### What the task asks
Return exactly the lines of the records below, starting at the line that contains "[00:00:24.30 to 00:00:25.20]" and ending at the line that contains "Verbatim transcript: and", with both of those lines kept.

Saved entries
━━━━━━━━

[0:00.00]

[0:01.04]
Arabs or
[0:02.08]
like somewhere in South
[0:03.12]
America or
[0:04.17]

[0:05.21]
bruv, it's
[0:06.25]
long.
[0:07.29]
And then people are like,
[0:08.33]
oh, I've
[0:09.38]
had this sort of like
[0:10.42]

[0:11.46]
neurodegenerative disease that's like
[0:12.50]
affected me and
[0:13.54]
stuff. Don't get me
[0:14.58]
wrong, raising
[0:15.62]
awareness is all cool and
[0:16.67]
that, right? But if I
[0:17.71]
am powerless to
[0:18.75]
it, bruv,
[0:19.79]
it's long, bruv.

━━━━━━━━

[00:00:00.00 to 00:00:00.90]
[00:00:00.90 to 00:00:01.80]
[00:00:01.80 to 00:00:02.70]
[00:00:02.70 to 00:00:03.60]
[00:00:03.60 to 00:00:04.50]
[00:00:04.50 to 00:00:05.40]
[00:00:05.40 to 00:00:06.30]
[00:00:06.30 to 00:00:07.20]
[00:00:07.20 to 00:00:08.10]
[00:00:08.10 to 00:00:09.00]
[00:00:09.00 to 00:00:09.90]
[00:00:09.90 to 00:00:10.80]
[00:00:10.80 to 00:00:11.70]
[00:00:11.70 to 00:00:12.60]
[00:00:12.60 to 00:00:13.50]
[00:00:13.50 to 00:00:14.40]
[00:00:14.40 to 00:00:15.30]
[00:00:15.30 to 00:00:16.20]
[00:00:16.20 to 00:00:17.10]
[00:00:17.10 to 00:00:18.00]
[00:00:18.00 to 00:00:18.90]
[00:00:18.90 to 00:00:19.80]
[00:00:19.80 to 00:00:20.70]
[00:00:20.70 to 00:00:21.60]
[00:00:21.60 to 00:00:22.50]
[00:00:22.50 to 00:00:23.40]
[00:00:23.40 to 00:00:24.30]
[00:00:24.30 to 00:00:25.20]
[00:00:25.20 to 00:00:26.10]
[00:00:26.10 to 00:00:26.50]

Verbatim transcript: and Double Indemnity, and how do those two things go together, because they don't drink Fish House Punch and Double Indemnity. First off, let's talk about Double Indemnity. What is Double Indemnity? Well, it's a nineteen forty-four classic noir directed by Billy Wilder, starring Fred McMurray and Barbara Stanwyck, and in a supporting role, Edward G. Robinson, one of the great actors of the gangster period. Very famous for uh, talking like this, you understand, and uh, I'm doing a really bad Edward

━━━━━━━━

### Exercise answer
[00:00:24.30 to 00:00:25.20]
[00:00:25.20 to 00:00:26.10]
[00:00:26.10 to 00:00:26.50]

Verbatim transcript: and Double Indemnity, and how do those two things go together, because they don't drink Fish House Punch and Double Indemnity. First off, let's talk about Double Indemnity. What is Double Indemnity? Well, it's a nineteen forty-four classic noir directed by Billy Wilder, starring Fred McMurray and Barbara Stanwyck, and in a supporting role, Edward G. Robinson, one of the great actors of the gangster period. Very famous for uh, talking like this, you understand, and uh, I'm doing a really bad Edward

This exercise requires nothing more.